Graphs and the ASGS: Part 1
A friend of mine recently had a dataset provided to her that had statistics in it at the SA3 level. The work she does focuses on information based around Suburbs and Local Government Areas. This SA3 data created a question for her. What Suburbs exists in what SA3’s? It’s surprisingly difficult to answer this question quickly. In her case she needed an answer to this, because regular people who drive out to places, they don’t go to SA3’s. They go to suburbs and towns.
I’ve written in other posts about the ASGS and non ASGS regions and how they sort of overlap.
The ABS has this big long article about the ASGS which is useful to read and understand if you deal with this stuff. The ASGS.
Anyway, the ABS provides correspondences and allocation files which essentially create links from one boundary to another via big long spreadsheets. My friend solved her problem with one of these files. I helped, mostly by knowing the location of the files on data.gov.au.

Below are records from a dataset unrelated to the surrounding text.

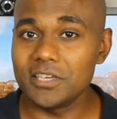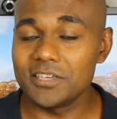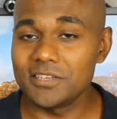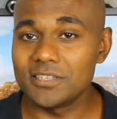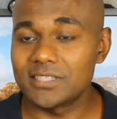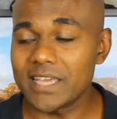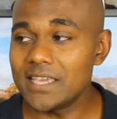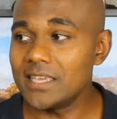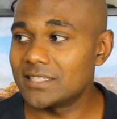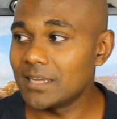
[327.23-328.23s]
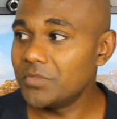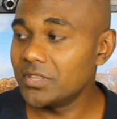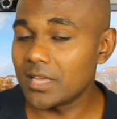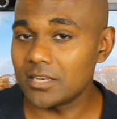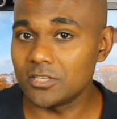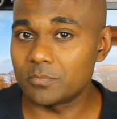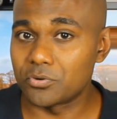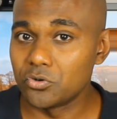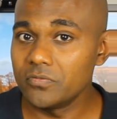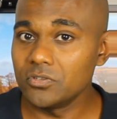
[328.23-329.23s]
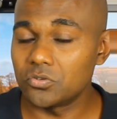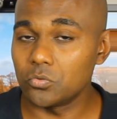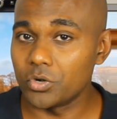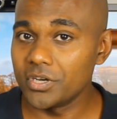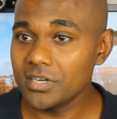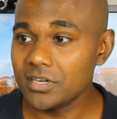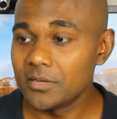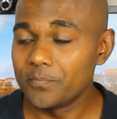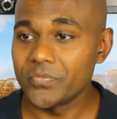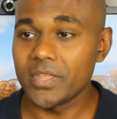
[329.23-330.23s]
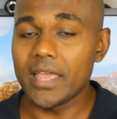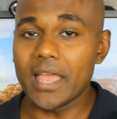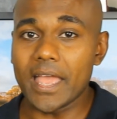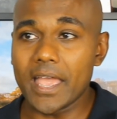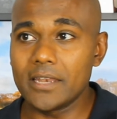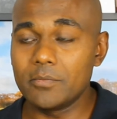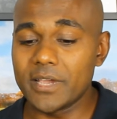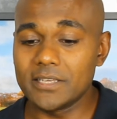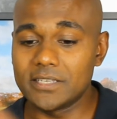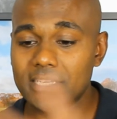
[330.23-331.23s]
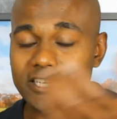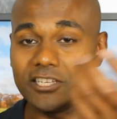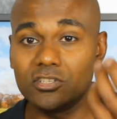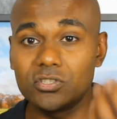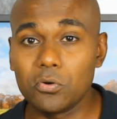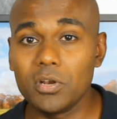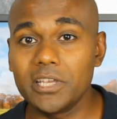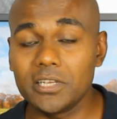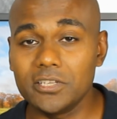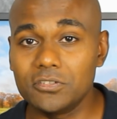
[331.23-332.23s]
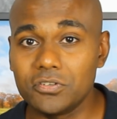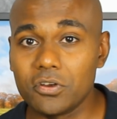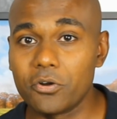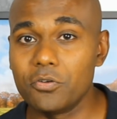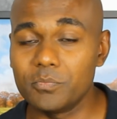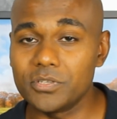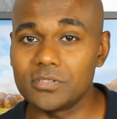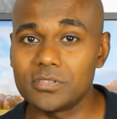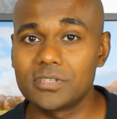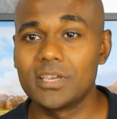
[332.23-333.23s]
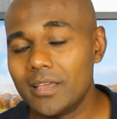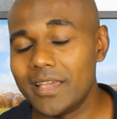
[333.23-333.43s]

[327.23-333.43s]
is taking something that is proven to work and basically installing it into your own business.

But it wasn’t super easy information to find, and there was a Suburb -> Meshblock -> SA1-> SA2 -> SA3 matching process that she had to do with excel.
cracks knuckles
Time to solve a sort of solved problem…maybe
First off, I’ve got to find the data. And my god, it’s very tricky to find ASGS allocation files. Usually, you’d head to ABS to find these things. But now the files live on data.gov.au I didn’t save the link when I helped my friend them, and it was actually pretty challenging finding them again a second time.
Good news, I found it. I’m zeroing in on the 2016 areas for this post. ASGS Allocation Files (2016).
What I think I’m trying to build
I think I want to build
- Something to consume the ASGS and turn it a graph.
- Create a search webservice that interacts with that graph.
- And for that graph to be storable so I can then use it like a database file.
If this seems vague, it is. Wish me luck.
Starting
I’m using Golang for this work. And everything should be in this repo asgs-co-tree.
The Node! The main idea with a tree or list data structure is the node that holds thing ’thing’ in the list. I actually like Golang for not having generics and am happy to roll my own structures for this work.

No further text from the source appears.